### [WORK REQUEST]
Restate all data exactly. No images.

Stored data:
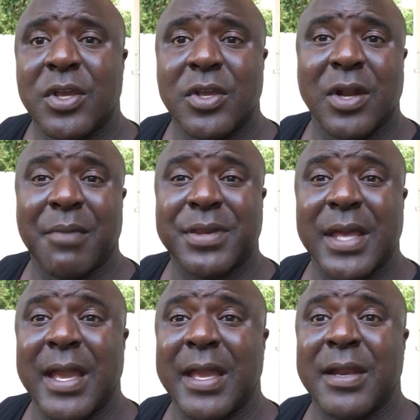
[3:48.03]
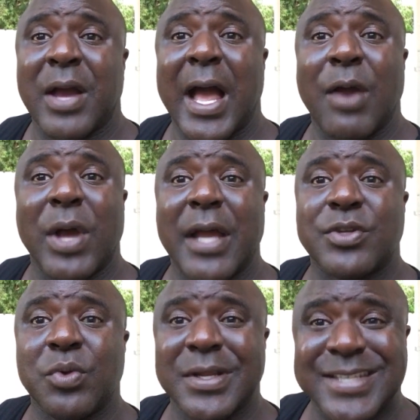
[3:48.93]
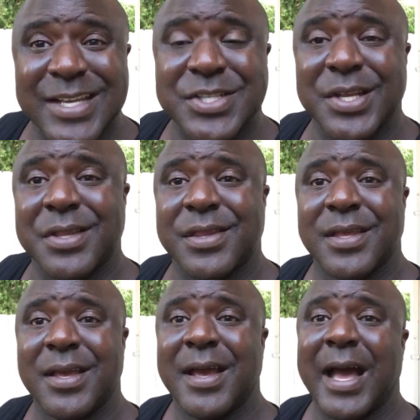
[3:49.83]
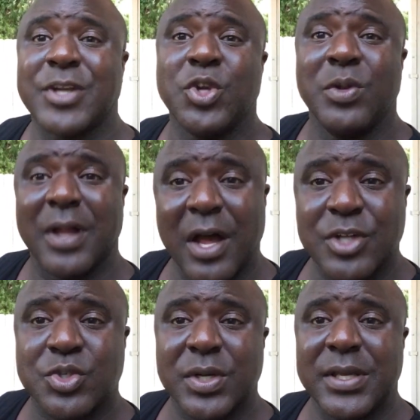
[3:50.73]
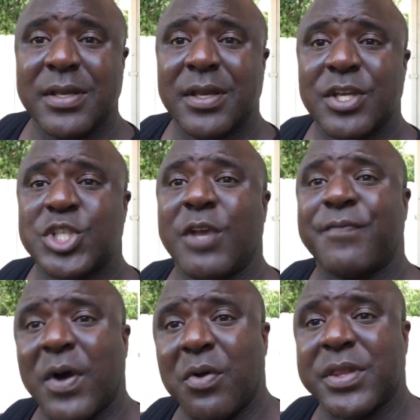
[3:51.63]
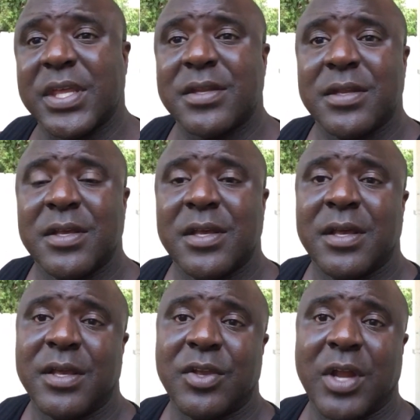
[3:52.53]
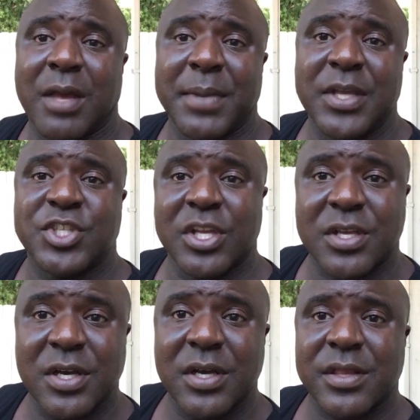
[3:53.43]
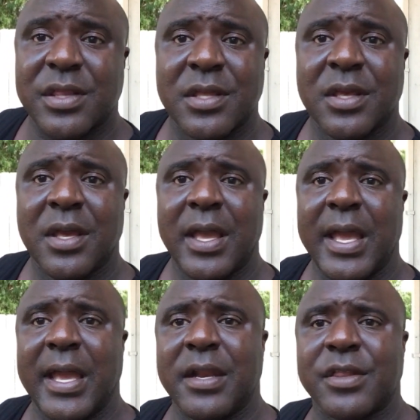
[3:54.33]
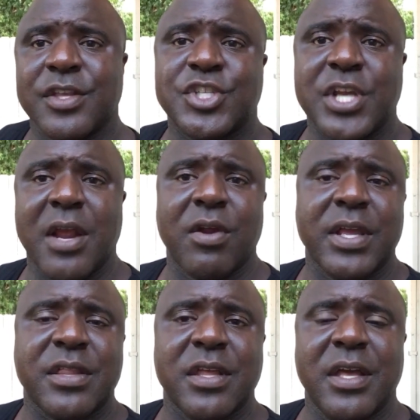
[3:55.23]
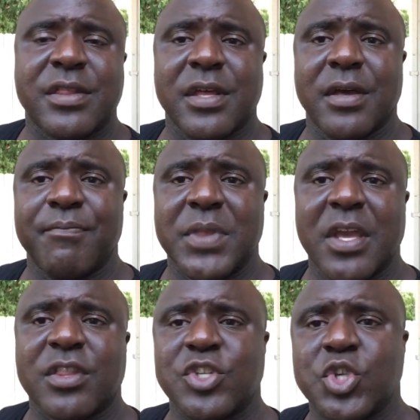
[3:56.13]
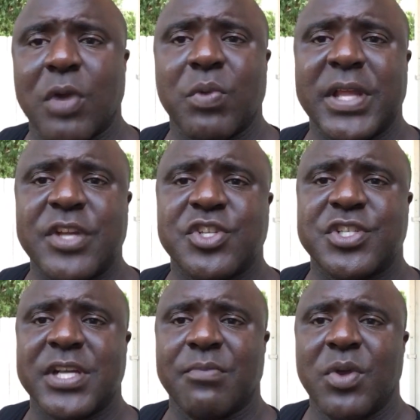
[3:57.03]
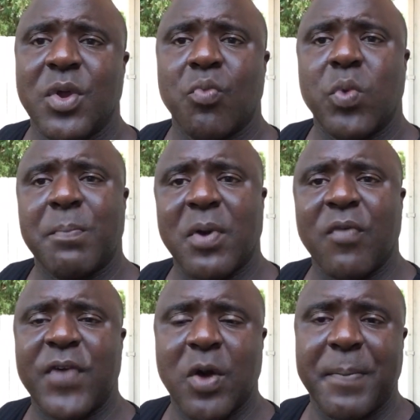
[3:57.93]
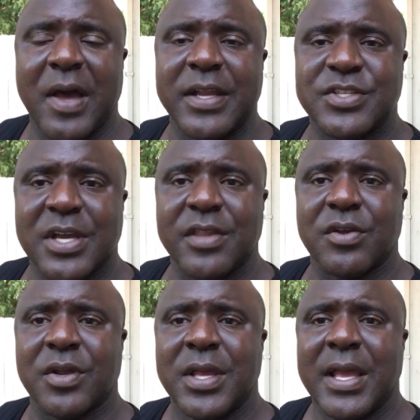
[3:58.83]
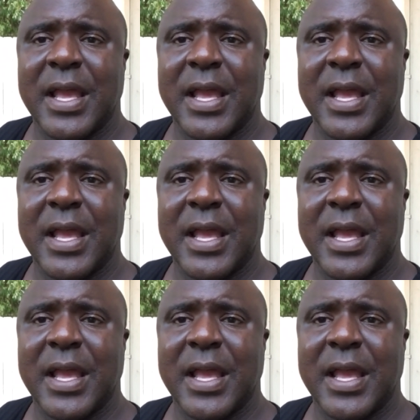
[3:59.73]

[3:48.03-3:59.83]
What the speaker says: You know what I'm saying? I do the dishes, I do laundry, she folds it, you know what I mean? She cooks, and it's a sharing, it's a joint relationship. We both help out each other.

### [TASK ANSWER]
[3:48.03]
[3:48.93]
[3:49.83]
[3:50.73]
[3:51.63]
[3:52.53]
[3:53.43]
[3:54.33]
[3:55.23]
[3:56.13]
[3:57.03]
[3:57.93]
[3:58.83]
[3:59.73]

[3:48.03-3:59.83]
What the speaker says: You know what I'm saying? I do the dishes, I do laundry, she folds it, you know what I mean? She cooks, and it's a sharing, it's a joint relationship. We both help out each other.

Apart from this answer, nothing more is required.